● Instructions for the task
Print the listing exactly as it stands. Skip every picture.

(The data)

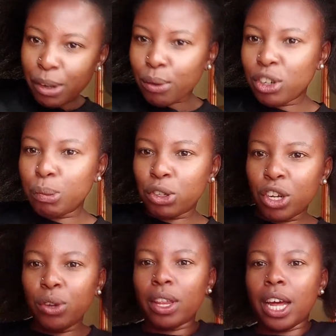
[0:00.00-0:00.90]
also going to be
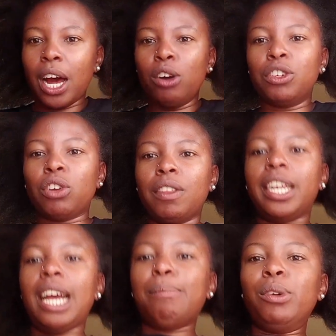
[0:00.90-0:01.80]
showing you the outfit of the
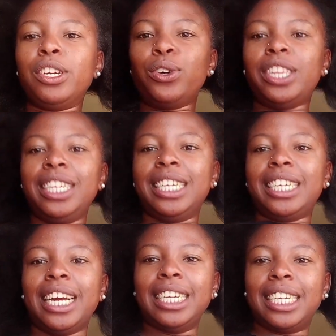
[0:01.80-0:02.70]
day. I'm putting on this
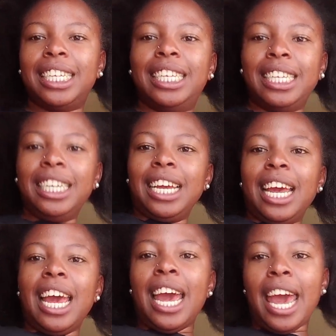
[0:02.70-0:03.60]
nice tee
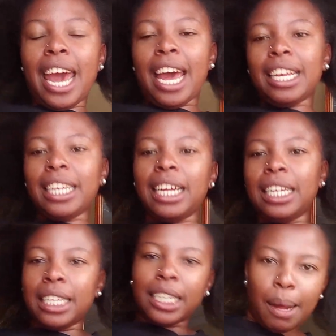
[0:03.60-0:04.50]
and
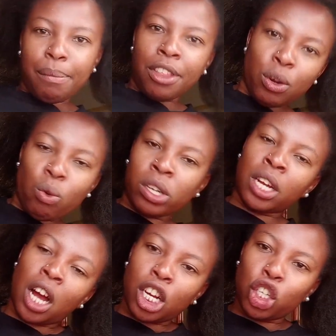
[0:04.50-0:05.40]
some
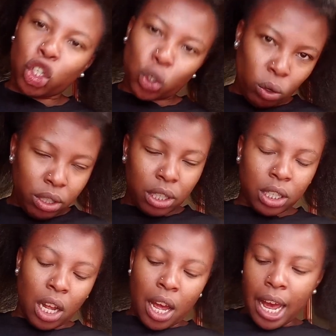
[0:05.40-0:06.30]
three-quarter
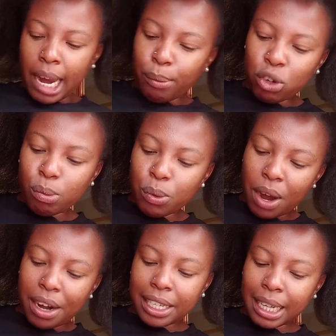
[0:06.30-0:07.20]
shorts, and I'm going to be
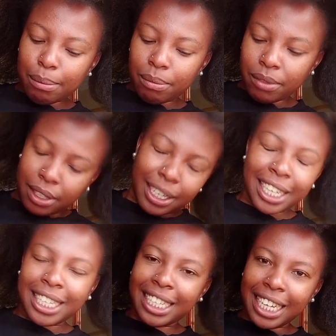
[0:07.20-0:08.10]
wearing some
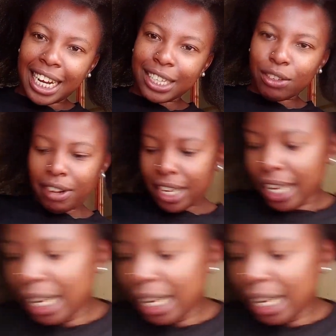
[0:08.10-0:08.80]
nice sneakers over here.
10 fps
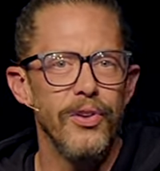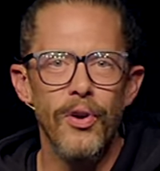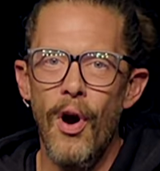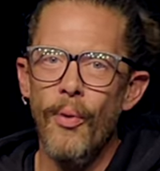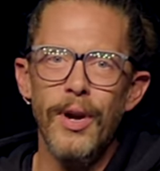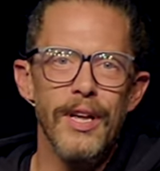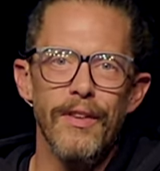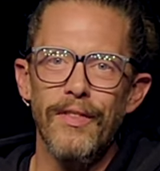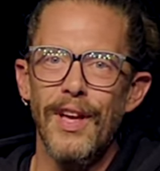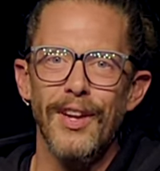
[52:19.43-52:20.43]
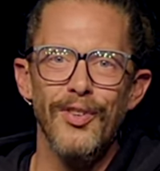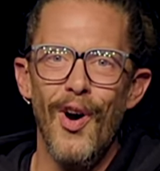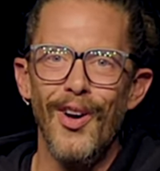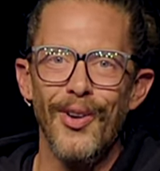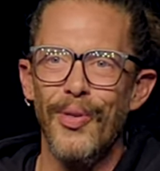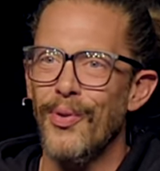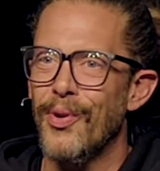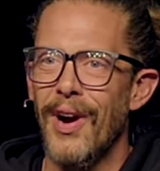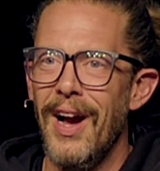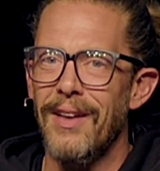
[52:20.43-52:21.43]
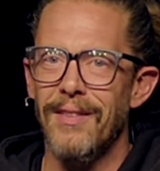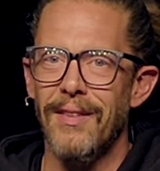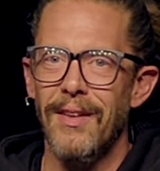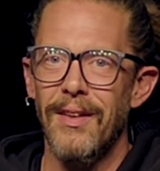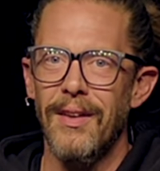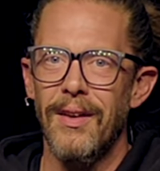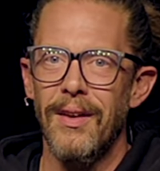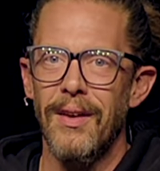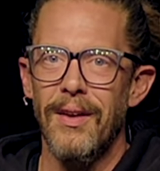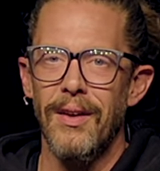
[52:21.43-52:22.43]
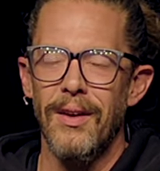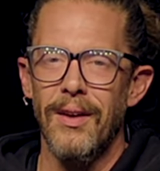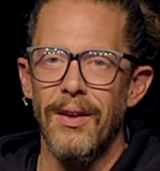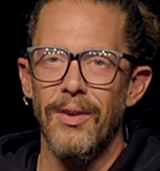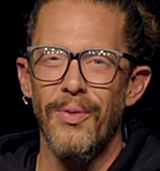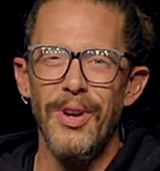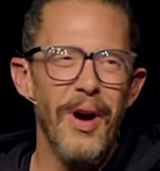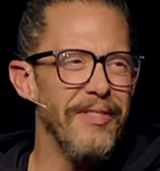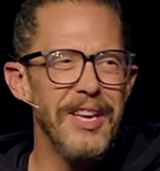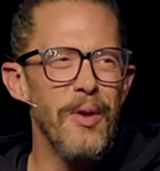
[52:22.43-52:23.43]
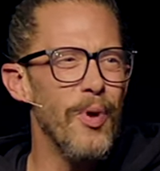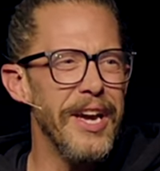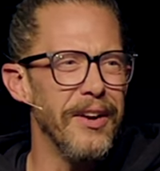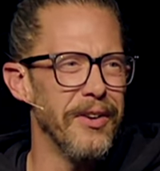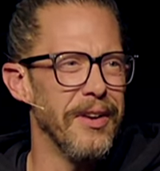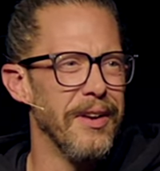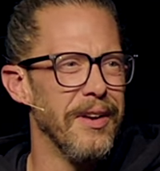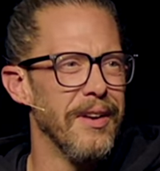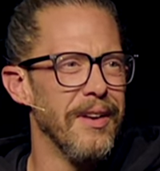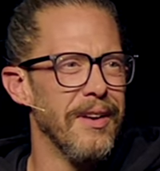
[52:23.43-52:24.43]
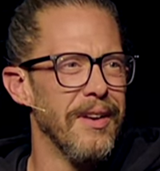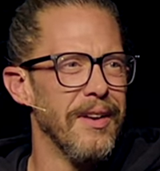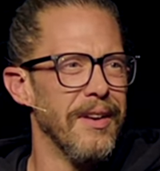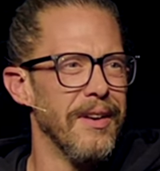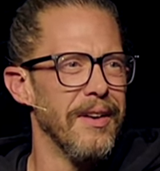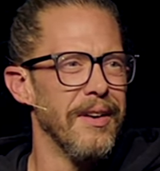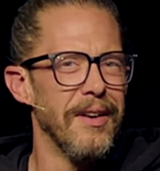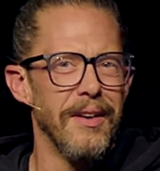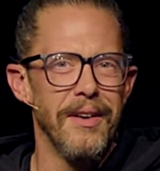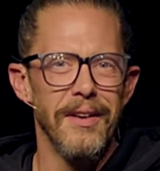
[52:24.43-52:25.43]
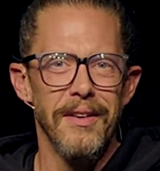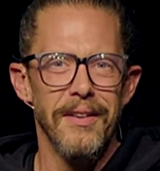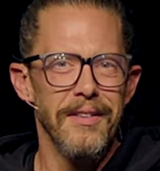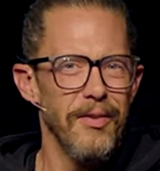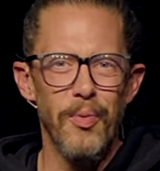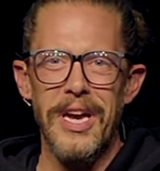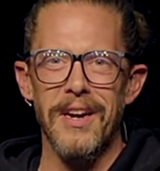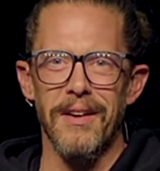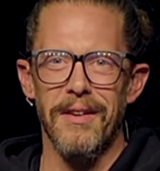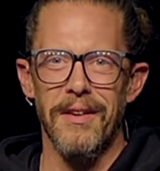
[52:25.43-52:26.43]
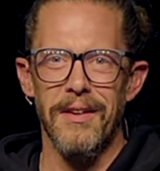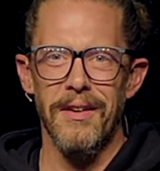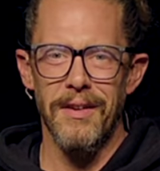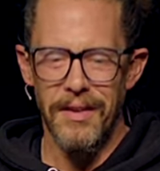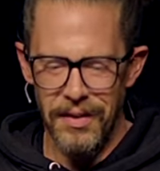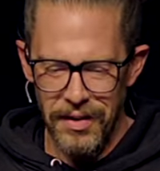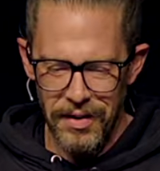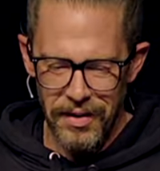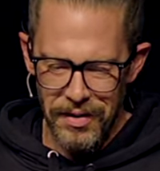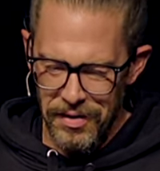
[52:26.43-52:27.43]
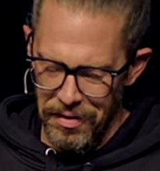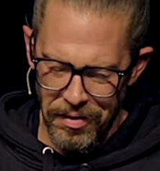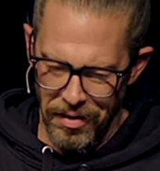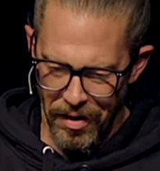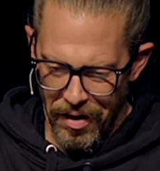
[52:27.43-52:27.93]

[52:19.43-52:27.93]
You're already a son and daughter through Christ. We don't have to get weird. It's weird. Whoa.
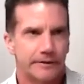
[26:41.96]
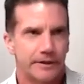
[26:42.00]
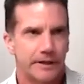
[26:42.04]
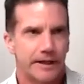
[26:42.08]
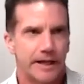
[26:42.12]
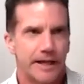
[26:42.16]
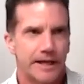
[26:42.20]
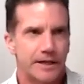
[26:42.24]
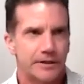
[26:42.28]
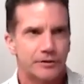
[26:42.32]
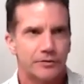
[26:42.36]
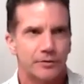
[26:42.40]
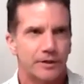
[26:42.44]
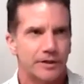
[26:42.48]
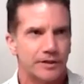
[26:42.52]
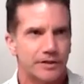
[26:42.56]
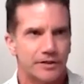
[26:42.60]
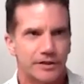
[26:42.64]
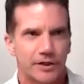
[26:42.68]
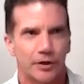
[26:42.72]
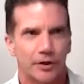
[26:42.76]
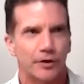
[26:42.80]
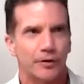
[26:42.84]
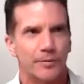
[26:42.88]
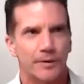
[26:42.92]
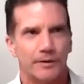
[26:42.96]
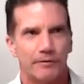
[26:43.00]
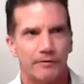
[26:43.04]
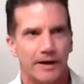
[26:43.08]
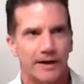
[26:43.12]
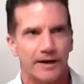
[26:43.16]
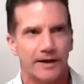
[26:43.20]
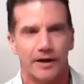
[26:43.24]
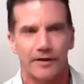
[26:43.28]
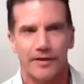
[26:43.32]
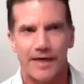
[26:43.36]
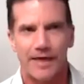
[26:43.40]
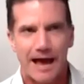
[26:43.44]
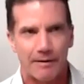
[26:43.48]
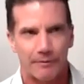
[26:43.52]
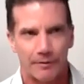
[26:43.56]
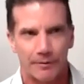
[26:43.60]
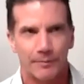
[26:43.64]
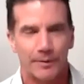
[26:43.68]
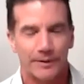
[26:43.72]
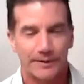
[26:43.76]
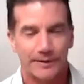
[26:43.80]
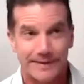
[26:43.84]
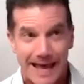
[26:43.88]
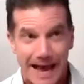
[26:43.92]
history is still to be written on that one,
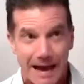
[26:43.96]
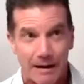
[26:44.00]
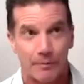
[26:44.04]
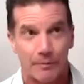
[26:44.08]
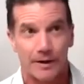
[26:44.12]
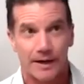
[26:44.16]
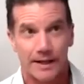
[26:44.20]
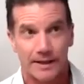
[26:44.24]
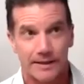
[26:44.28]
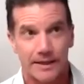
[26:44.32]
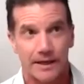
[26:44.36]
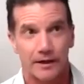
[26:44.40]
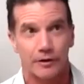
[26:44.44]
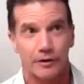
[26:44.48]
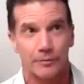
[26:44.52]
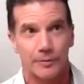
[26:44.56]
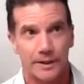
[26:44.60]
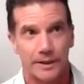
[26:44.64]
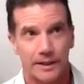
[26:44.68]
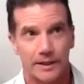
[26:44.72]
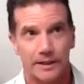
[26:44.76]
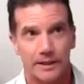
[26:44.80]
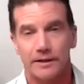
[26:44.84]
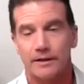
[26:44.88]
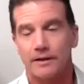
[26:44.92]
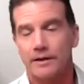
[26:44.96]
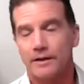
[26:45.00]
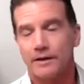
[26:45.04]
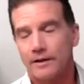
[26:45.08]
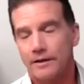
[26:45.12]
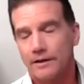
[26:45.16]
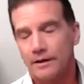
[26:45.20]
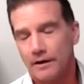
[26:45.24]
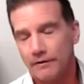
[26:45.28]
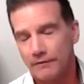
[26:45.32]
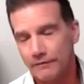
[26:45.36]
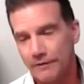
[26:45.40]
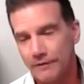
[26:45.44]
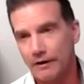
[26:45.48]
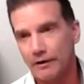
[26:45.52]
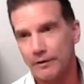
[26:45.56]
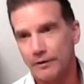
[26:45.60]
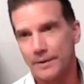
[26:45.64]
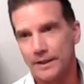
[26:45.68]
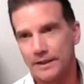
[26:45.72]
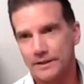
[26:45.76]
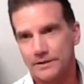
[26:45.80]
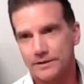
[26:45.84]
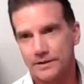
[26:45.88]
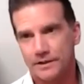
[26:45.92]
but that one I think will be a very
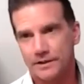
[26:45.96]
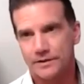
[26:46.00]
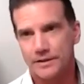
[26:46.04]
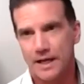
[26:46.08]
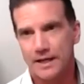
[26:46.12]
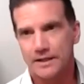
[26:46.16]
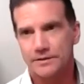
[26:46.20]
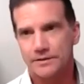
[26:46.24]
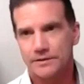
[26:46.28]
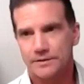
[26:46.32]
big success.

(End The data)

● Output for this task
[0:00.00-0:00.90]
also going to be
[0:00.90-0:01.80]
showing you the outfit of the
[0:01.80-0:02.70]
day. I'm putting on this
[0:02.70-0:03.60]
nice tee
[0:03.60-0:04.50]
and
[0:04.50-0:05.40]
some
[0:05.40-0:06.30]
three-quarter
[0:06.30-0:07.20]
shorts, and I'm going to be
[0:07.20-0:08.10]
wearing some
[0:08.10-0:08.80]
nice sneakers over here.
10 fps
[52:19.43-52:20.43]
[52:20.43-52:21.43]
[52:21.43-52:22.43]
[52:22.43-52:23.43]
[52:23.43-52:24.43]
[52:24.43-52:25.43]
[52:25.43-52:26.43]
[52:26.43-52:27.43]
[52:27.43-52:27.93]

[52:19.43-52:27.93]
You're already a son and daughter through Christ. We don't have to get weird. It's weird. Whoa.
[26:41.96]
[26:42.00]
[26:42.04]
[26:42.08]
[26:42.12]
[26:42.16]
[26:42.20]
[26:42.24]
[26:42.28]
[26:42.32]
[26:42.36]
[26:42.40]
[26:42.44]
[26:42.48]
[26:42.52]
[26:42.56]
[26:42.60]
[26:42.64]
[26:42.68]
[26:42.72]
[26:42.76]
[26:42.80]
[26:42.84]
[26:42.88]
[26:42.92]
[26:42.96]
[26:43.00]
[26:43.04]
[26:43.08]
[26:43.12]
[26:43.16]
[26:43.20]
[26:43.24]
[26:43.28]
[26:43.32]
[26:43.36]
[26:43.40]
[26:43.44]
[26:43.48]
[26:43.52]
[26:43.56]
[26:43.60]
[26:43.64]
[26:43.68]
[26:43.72]
[26:43.76]
[26:43.80]
[26:43.84]
[26:43.88]
[26:43.92]
history is still to be written on that one,
[26:43.96]
[26:44.00]
[26:44.04]
[26:44.08]
[26:44.12]
[26:44.16]
[26:44.20]
[26:44.24]
[26:44.28]
[26:44.32]
[26:44.36]
[26:44.40]
[26:44.44]
[26:44.48]
[26:44.52]
[26:44.56]
[26:44.60]
[26:44.64]
[26:44.68]
[26:44.72]
[26:44.76]
[26:44.80]
[26:44.84]
[26:44.88]
[26:44.92]
[26:44.96]
[26:45.00]
[26:45.04]
[26:45.08]
[26:45.12]
[26:45.16]
[26:45.20]
[26:45.24]
[26:45.28]
[26:45.32]
[26:45.36]
[26:45.40]
[26:45.44]
[26:45.48]
[26:45.52]
[26:45.56]
[26:45.60]
[26:45.64]
[26:45.68]
[26:45.72]
[26:45.76]
[26:45.80]
[26:45.84]
[26:45.88]
[26:45.92]
but that one I think will be a very
[26:45.96]
[26:46.00]
[26:46.04]
[26:46.08]
[26:46.12]
[26:46.16]
[26:46.20]
[26:46.24]
[26:46.28]
[26:46.32]
big success.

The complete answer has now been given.